[[ Raw data open ]]
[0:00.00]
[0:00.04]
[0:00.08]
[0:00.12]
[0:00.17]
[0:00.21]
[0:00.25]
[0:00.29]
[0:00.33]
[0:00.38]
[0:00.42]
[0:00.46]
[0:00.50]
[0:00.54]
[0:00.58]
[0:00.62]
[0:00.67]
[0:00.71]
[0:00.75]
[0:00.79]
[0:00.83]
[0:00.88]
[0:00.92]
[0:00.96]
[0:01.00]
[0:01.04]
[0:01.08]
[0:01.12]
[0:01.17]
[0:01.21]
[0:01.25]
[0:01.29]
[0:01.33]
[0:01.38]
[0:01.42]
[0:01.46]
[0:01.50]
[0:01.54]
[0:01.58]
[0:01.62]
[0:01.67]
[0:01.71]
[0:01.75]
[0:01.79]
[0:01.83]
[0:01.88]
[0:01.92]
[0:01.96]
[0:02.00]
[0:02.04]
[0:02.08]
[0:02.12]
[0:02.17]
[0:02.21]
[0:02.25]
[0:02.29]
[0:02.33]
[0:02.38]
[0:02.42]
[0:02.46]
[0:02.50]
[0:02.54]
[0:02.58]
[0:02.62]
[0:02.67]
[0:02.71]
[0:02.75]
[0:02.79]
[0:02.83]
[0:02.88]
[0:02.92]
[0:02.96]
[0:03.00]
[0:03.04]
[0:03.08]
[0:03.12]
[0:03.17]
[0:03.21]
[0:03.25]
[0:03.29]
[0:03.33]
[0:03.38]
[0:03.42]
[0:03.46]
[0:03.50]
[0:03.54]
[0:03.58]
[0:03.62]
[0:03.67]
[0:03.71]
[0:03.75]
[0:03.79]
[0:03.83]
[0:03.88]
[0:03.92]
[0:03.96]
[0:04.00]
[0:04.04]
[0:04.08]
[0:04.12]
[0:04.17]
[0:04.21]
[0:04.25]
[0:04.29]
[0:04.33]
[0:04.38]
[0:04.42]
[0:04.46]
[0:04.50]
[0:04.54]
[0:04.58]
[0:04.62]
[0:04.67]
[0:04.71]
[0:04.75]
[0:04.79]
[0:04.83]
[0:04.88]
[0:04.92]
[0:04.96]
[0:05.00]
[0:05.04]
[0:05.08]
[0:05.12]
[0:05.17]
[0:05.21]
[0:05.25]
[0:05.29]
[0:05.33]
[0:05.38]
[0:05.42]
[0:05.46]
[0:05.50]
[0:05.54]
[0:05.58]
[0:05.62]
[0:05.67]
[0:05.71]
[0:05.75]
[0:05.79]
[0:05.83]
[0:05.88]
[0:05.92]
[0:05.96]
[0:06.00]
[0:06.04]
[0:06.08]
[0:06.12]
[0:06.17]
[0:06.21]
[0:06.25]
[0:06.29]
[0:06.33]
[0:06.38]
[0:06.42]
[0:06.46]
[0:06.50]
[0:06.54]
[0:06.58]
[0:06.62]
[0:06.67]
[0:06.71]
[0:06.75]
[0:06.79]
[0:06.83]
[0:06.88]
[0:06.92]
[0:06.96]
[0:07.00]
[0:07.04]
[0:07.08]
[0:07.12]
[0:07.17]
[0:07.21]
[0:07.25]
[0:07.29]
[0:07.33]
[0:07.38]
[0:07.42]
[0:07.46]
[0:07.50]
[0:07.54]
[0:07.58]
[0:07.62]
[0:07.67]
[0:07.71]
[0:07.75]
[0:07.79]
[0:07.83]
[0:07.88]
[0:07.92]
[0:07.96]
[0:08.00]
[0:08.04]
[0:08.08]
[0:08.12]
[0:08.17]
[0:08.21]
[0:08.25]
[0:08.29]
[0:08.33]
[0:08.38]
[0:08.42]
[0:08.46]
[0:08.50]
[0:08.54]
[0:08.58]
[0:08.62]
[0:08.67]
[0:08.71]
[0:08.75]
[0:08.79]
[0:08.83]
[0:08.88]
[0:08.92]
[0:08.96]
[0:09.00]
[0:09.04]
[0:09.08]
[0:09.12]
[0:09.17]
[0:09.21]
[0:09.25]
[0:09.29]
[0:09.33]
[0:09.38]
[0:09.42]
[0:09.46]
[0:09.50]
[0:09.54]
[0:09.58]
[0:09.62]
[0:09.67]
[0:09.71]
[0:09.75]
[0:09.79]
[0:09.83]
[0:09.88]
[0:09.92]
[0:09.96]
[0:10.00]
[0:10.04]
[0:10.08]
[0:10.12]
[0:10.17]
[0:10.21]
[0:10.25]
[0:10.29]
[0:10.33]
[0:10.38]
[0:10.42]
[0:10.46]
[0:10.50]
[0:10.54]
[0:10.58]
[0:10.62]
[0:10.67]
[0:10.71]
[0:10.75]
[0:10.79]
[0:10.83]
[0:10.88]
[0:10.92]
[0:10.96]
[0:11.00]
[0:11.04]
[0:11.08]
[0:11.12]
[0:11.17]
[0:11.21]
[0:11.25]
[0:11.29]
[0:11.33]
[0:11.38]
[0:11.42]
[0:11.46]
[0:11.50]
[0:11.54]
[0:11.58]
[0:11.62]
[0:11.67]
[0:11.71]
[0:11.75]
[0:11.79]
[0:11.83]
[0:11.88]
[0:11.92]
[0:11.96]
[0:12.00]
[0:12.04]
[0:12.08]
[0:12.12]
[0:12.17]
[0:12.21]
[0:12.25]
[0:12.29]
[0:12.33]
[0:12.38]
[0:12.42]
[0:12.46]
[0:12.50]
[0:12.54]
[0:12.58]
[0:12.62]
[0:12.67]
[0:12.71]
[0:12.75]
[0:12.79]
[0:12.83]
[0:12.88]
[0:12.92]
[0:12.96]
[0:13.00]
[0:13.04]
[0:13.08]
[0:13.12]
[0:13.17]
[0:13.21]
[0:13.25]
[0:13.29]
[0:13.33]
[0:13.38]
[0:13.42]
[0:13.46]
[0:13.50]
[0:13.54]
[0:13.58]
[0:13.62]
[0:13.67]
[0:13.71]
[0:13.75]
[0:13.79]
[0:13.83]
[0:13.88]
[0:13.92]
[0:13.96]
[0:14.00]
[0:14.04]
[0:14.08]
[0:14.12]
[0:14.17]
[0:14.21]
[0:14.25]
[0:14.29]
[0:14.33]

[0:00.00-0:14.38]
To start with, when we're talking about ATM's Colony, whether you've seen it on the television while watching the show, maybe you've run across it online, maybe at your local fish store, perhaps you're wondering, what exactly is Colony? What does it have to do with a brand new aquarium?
[[ Raw data closed ]]
Reproduce the material verbatim, line by line.

[0:00.00]
[0:00.04]
[0:00.08]
[0:00.12]
[0:00.17]
[0:00.21]
[0:00.25]
[0:00.29]
[0:00.33]
[0:00.38]
[0:00.42]
[0:00.46]
[0:00.50]
[0:00.54]
[0:00.58]
[0:00.62]
[0:00.67]
[0:00.71]
[0:00.75]
[0:00.79]
[0:00.83]
[0:00.88]
[0:00.92]
[0:00.96]
[0:01.00]
[0:01.04]
[0:01.08]
[0:01.12]
[0:01.17]
[0:01.21]
[0:01.25]
[0:01.29]
[0:01.33]
[0:01.38]
[0:01.42]
[0:01.46]
[0:01.50]
[0:01.54]
[0:01.58]
[0:01.62]
[0:01.67]
[0:01.71]
[0:01.75]
[0:01.79]
[0:01.83]
[0:01.88]
[0:01.92]
[0:01.96]
[0:02.00]
[0:02.04]
[0:02.08]
[0:02.12]
[0:02.17]
[0:02.21]
[0:02.25]
[0:02.29]
[0:02.33]
[0:02.38]
[0:02.42]
[0:02.46]
[0:02.50]
[0:02.54]
[0:02.58]
[0:02.62]
[0:02.67]
[0:02.71]
[0:02.75]
[0:02.79]
[0:02.83]
[0:02.88]
[0:02.92]
[0:02.96]
[0:03.00]
[0:03.04]
[0:03.08]
[0:03.12]
[0:03.17]
[0:03.21]
[0:03.25]
[0:03.29]
[0:03.33]
[0:03.38]
[0:03.42]
[0:03.46]
[0:03.50]
[0:03.54]
[0:03.58]
[0:03.62]
[0:03.67]
[0:03.71]
[0:03.75]
[0:03.79]
[0:03.83]
[0:03.88]
[0:03.92]
[0:03.96]
[0:04.00]
[0:04.04]
[0:04.08]
[0:04.12]
[0:04.17]
[0:04.21]
[0:04.25]
[0:04.29]
[0:04.33]
[0:04.38]
[0:04.42]
[0:04.46]
[0:04.50]
[0:04.54]
[0:04.58]
[0:04.62]
[0:04.67]
[0:04.71]
[0:04.75]
[0:04.79]
[0:04.83]
[0:04.88]
[0:04.92]
[0:04.96]
[0:05.00]
[0:05.04]
[0:05.08]
[0:05.12]
[0:05.17]
[0:05.21]
[0:05.25]
[0:05.29]
[0:05.33]
[0:05.38]
[0:05.42]
[0:05.46]
[0:05.50]
[0:05.54]
[0:05.58]
[0:05.62]
[0:05.67]
[0:05.71]
[0:05.75]
[0:05.79]
[0:05.83]
[0:05.88]
[0:05.92]
[0:05.96]
[0:06.00]
[0:06.04]
[0:06.08]
[0:06.12]
[0:06.17]
[0:06.21]
[0:06.25]
[0:06.29]
[0:06.33]
[0:06.38]
[0:06.42]
[0:06.46]
[0:06.50]
[0:06.54]
[0:06.58]
[0:06.62]
[0:06.67]
[0:06.71]
[0:06.75]
[0:06.79]
[0:06.83]
[0:06.88]
[0:06.92]
[0:06.96]
[0:07.00]
[0:07.04]
[0:07.08]
[0:07.12]
[0:07.17]
[0:07.21]
[0:07.25]
[0:07.29]
[0:07.33]
[0:07.38]
[0:07.42]
[0:07.46]
[0:07.50]
[0:07.54]
[0:07.58]
[0:07.62]
[0:07.67]
[0:07.71]
[0:07.75]
[0:07.79]
[0:07.83]
[0:07.88]
[0:07.92]
[0:07.96]
[0:08.00]
[0:08.04]
[0:08.08]
[0:08.12]
[0:08.17]
[0:08.21]
[0:08.25]
[0:08.29]
[0:08.33]
[0:08.38]
[0:08.42]
[0:08.46]
[0:08.50]
[0:08.54]
[0:08.58]
[0:08.62]
[0:08.67]
[0:08.71]
[0:08.75]
[0:08.79]
[0:08.83]
[0:08.88]
[0:08.92]
[0:08.96]
[0:09.00]
[0:09.04]
[0:09.08]
[0:09.12]
[0:09.17]
[0:09.21]
[0:09.25]
[0:09.29]
[0:09.33]
[0:09.38]
[0:09.42]
[0:09.46]
[0:09.50]
[0:09.54]
[0:09.58]
[0:09.62]
[0:09.67]
[0:09.71]
[0:09.75]
[0:09.79]
[0:09.83]
[0:09.88]
[0:09.92]
[0:09.96]
[0:10.00]
[0:10.04]
[0:10.08]
[0:10.12]
[0:10.17]
[0:10.21]
[0:10.25]
[0:10.29]
[0:10.33]
[0:10.38]
[0:10.42]
[0:10.46]
[0:10.50]
[0:10.54]
[0:10.58]
[0:10.62]
[0:10.67]
[0:10.71]
[0:10.75]
[0:10.79]
[0:10.83]
[0:10.88]
[0:10.92]
[0:10.96]
[0:11.00]
[0:11.04]
[0:11.08]
[0:11.12]
[0:11.17]
[0:11.21]
[0:11.25]
[0:11.29]
[0:11.33]
[0:11.38]
[0:11.42]
[0:11.46]
[0:11.50]
[0:11.54]
[0:11.58]
[0:11.62]
[0:11.67]
[0:11.71]
[0:11.75]
[0:11.79]
[0:11.83]
[0:11.88]
[0:11.92]
[0:11.96]
[0:12.00]
[0:12.04]
[0:12.08]
[0:12.12]
[0:12.17]
[0:12.21]
[0:12.25]
[0:12.29]
[0:12.33]
[0:12.38]
[0:12.42]
[0:12.46]
[0:12.50]
[0:12.54]
[0:12.58]
[0:12.62]
[0:12.67]
[0:12.71]
[0:12.75]
[0:12.79]
[0:12.83]
[0:12.88]
[0:12.92]
[0:12.96]
[0:13.00]
[0:13.04]
[0:13.08]
[0:13.12]
[0:13.17]
[0:13.21]
[0:13.25]
[0:13.29]
[0:13.33]
[0:13.38]
[0:13.42]
[0:13.46]
[0:13.50]
[0:13.54]
[0:13.58]
[0:13.62]
[0:13.67]
[0:13.71]
[0:13.75]
[0:13.79]
[0:13.83]
[0:13.88]
[0:13.92]
[0:13.96]
[0:14.00]
[0:14.04]
[0:14.08]
[0:14.12]
[0:14.17]
[0:14.21]
[0:14.25]
[0:14.29]
[0:14.33]

[0:00.00-0:14.38]
To start with, when we're talking about ATM's Colony, whether you've seen it on the television while watching the show, maybe you've run across it online, maybe at your local fish store, perhaps you're wondering, what exactly is Colony? What does it have to do with a brand new aquarium?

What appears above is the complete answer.